FIFA currently hosts youth tournaments for men and women in the U-20 and U-17 categories.

● Gymnastics ● Lots of statements from lots of people following Monday’s announcement of a settlement in the USA Gymnastics bankruptcy case, but the most salient might have been from Michigan-based attorney Jamie White, who represented several of the survivors:

“We need everyone to take a good hard look at this outcome. Not just people at the highest levels of the Olympics, or pro sports, or university athletic departments, but everyone – at the elementary schools, at the corner martial arts studio, at the recreational gymnastics program for little kids. Because it is everyone’s responsibility to keep our young people safe from predators, to listen when these kids try to tell you something, to not turn a blind eye. If that had happened from the beginning, if we had just listened to what so many girls in this case were trying to tell us, it could have prevented immeasurable pain.

“To the institutions that only care about maximizing profits while disregarding the human toll, we hope this sends a message: this is how much a cover-up costs. This is the price tag of being indifferent to kids.”

● Short Track ● The ISU Four Continents Championships to be held at the Olympic Oval in Kearns, Utah is a victim of the Omicron variant:

“Following the emergence of the new Covid-19 variant Omicron, the ISU was recently informed that several ISU Members will not attend the ISU Four Continents Short Track Speed Skating Championships, scheduled to take place from January 14 – 16, 2022 in Salt Lake City (USA), resulting in a very limited attendance.

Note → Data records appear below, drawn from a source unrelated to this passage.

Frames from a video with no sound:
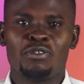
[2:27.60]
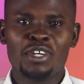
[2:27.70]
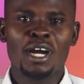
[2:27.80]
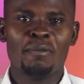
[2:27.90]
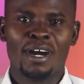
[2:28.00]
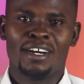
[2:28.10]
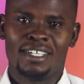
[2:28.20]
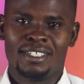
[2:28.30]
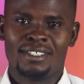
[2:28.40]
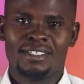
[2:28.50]
we are
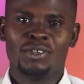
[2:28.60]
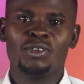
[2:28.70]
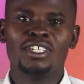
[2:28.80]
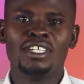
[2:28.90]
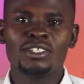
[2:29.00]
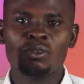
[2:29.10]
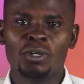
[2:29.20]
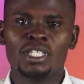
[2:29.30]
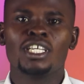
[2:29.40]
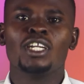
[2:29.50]
married, we need to
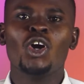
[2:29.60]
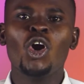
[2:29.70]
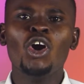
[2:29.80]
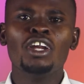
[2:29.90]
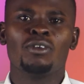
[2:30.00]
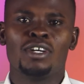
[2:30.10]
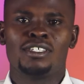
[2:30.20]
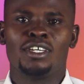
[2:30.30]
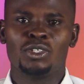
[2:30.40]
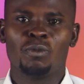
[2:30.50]
maintain only one
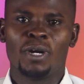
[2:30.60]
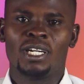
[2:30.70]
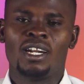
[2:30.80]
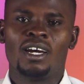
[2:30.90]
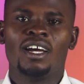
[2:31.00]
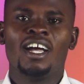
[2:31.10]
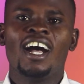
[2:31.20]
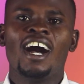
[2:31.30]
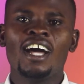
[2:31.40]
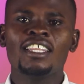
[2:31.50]
sexual partner.
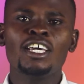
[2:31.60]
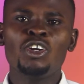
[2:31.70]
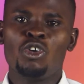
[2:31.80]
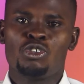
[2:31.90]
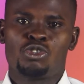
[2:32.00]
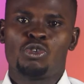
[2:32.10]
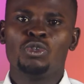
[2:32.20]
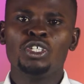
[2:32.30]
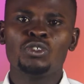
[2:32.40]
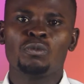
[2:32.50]
And then also,
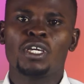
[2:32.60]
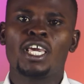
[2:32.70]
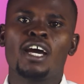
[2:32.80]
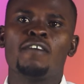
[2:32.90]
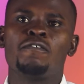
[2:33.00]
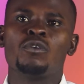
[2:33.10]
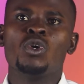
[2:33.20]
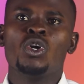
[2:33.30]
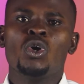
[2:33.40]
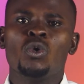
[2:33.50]
we need to be careful
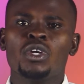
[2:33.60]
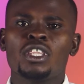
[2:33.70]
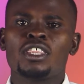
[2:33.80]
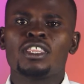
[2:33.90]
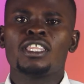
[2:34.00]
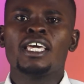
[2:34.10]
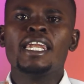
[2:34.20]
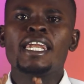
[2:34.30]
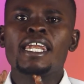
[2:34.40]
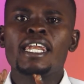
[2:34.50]
with
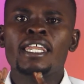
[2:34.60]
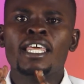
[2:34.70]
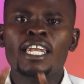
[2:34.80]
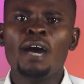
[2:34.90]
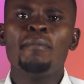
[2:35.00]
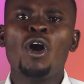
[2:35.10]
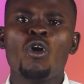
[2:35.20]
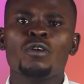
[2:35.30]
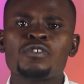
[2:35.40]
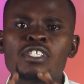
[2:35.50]
the number
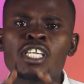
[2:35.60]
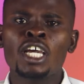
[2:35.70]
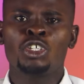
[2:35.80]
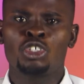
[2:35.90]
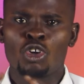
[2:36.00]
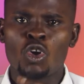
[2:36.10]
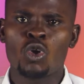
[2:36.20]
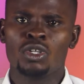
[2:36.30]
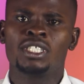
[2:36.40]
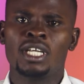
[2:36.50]
of sexual
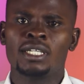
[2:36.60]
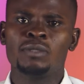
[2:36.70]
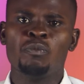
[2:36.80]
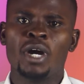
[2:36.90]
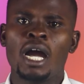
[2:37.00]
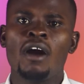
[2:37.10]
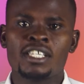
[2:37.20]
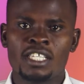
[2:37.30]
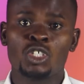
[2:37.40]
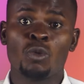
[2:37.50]
contact by our
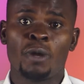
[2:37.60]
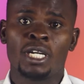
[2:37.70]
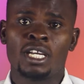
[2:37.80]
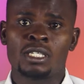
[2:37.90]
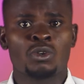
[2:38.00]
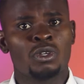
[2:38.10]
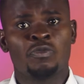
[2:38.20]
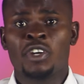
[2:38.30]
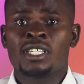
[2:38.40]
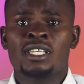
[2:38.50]
sexual partners. Because,
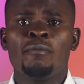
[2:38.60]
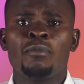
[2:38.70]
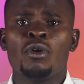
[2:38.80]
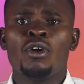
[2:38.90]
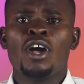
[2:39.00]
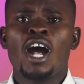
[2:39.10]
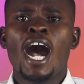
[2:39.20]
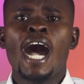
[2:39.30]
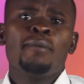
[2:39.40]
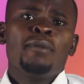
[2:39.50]
for example,
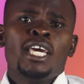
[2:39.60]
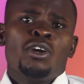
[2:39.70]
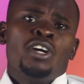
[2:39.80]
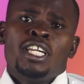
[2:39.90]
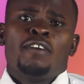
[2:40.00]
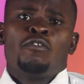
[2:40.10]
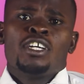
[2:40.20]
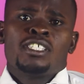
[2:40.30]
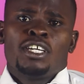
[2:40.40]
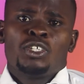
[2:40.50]
I may only have
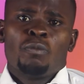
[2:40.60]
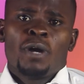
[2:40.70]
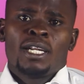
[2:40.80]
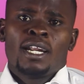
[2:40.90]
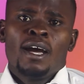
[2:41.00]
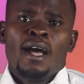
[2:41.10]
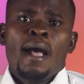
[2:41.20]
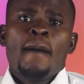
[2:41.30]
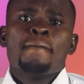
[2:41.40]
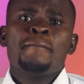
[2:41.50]
one sexual partner,
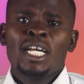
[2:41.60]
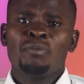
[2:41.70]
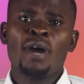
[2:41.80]
but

“Following these withdrawals and considering the complicated epidemic situation involving travel restrictions, quarantine requirements, safety concerns, logistical challenges as well as the planned limited attendance, this Event will not be dignified anymore to remain an ISU Championships.

“Consequently, and for the above-mentioned reasons, the ISU Council decided to cancel the ISU Four Continents Short Track Speed Skating Championships 2022.”

The Korea Skating Union announced that 2014 and 2018 Olympic Short Track women’s relay gold medalist Suk-hee Shim’s actions in the 2018 women’s 1,000 m final in PyeongChang did not amount to race fixing.

The possibility was brought up after some text messages between Shim and a coach could be interpreted as a plan to deliberately throw the race. The Korea JoongAng Daily reported “Though Shim has been cleared of the race fixing allegations, a disciplinary committee is still to rule on whether she will face any punishment for insulting her teammates” in the text messages.

Thus far, Shim has not been named to the Korean team for Beijing; she has not been allowed to compete in the ISU World Cup series this season.

● Tennis ● After saying last Monday (6th) that it would not cancel its youth and developmental tournaments in China over the Peng Shuai situation, the International Tennis Association clarified its stance on Tuesday (7th) with a statement noting

“No pro tennis men’s or women’s ITF World Tennis Tour tournaments have been hosted in China since January 2020 and there are currently none scheduled for 2022.”

However, while the federation’s “primary concern continues to be to establish and ensure Peng Shuai’s safety and well-being,” the ITA did not indicate it would pause its development programs in China.

The Women’s Tennis Association, a strictly professional circuit, has paused its tournaments in China while continuing to try to help Peng, a famed doubles player and three-time Olympian.


● Cycling ● The Pan American Freestyle Park Championships were in San Miguel (PER), with Costa Rica’s Kenneth Tencio Esquivel winning the men’s division over Jose Torres Gil (ARG), with American Nick Bruce fourth.

Colombia’s Queen Villegas Serna won the women’s class, ahead of Katherine Diaz Darmase (VEN).